WORK INSTRUCTION ->
Go to the line below that has "[00:00:00.90 to 00:00:01.80]", print it and each line after it exactly, and stop after the line that has "[00:00:07.20 to 00:00:07.30]"; leave out pictures.

MATERIAL FOR THE TASK ->

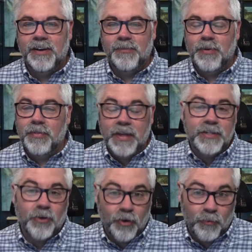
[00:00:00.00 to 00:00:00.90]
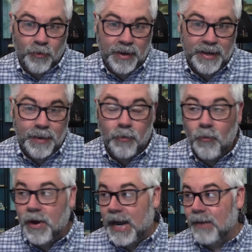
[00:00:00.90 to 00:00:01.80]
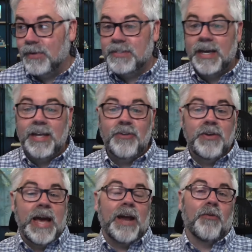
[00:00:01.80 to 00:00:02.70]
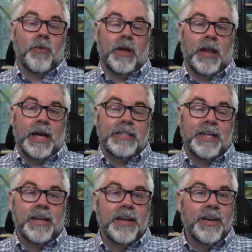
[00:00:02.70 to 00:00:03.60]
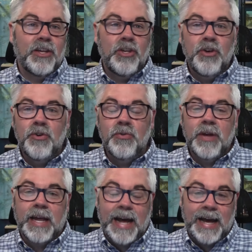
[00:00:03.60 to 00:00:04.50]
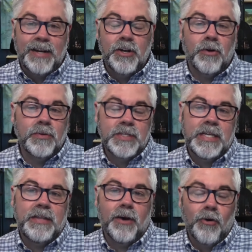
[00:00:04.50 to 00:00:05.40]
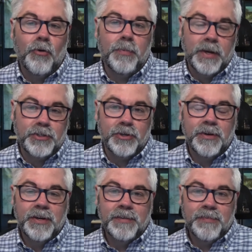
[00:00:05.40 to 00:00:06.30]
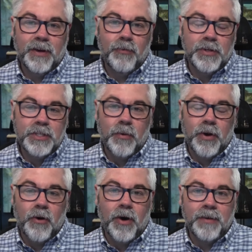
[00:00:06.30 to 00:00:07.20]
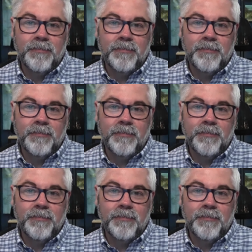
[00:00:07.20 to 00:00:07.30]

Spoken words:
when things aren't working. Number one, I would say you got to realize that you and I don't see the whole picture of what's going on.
==
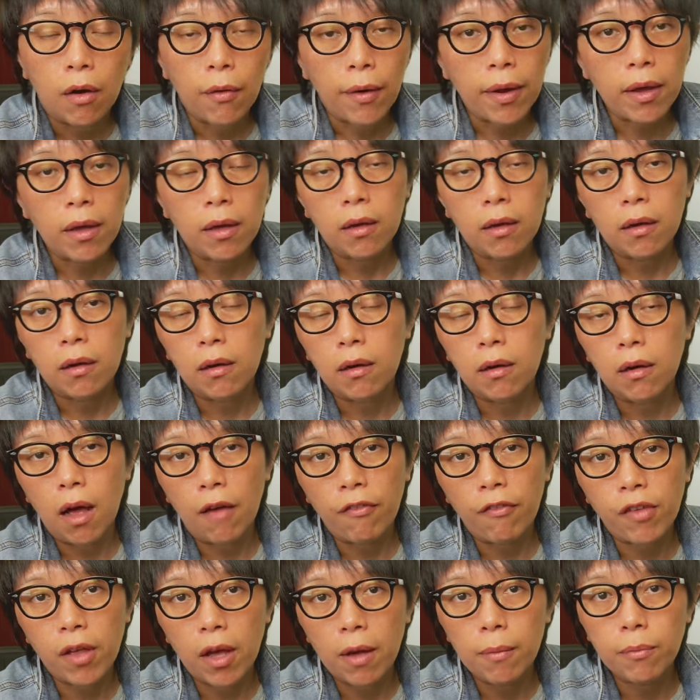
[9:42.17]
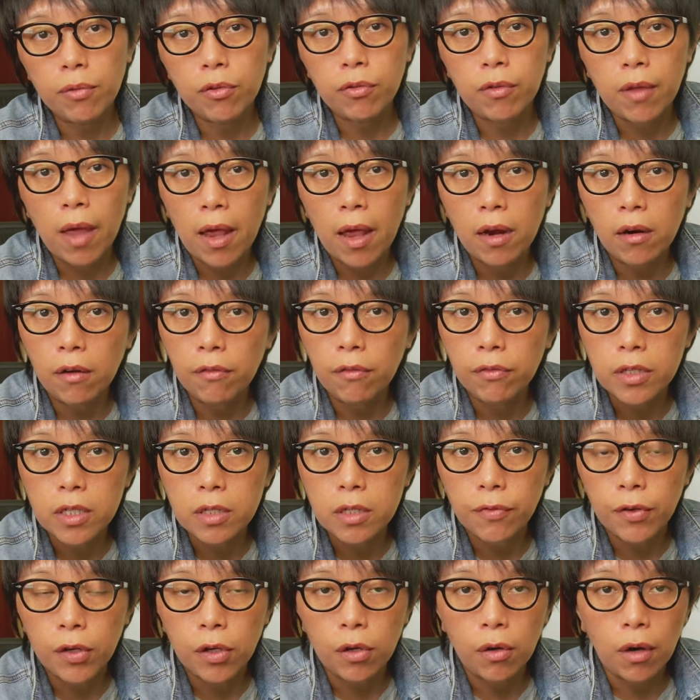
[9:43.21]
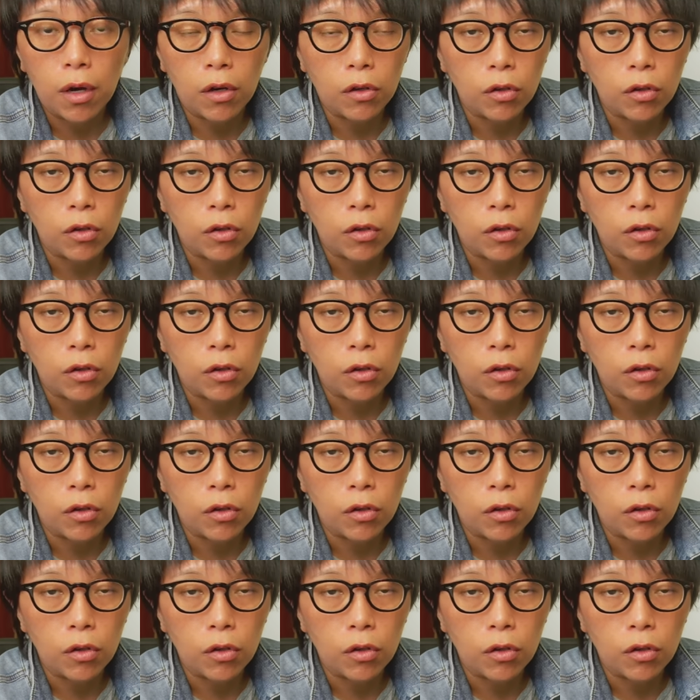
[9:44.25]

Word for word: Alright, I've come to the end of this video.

PROBLEM SOLUTION ->
[00:00:00.90 to 00:00:01.80]
[00:00:01.80 to 00:00:02.70]
[00:00:02.70 to 00:00:03.60]
[00:00:03.60 to 00:00:04.50]
[00:00:04.50 to 00:00:05.40]
[00:00:05.40 to 00:00:06.30]
[00:00:06.30 to 00:00:07.20]
[00:00:07.20 to 00:00:07.30]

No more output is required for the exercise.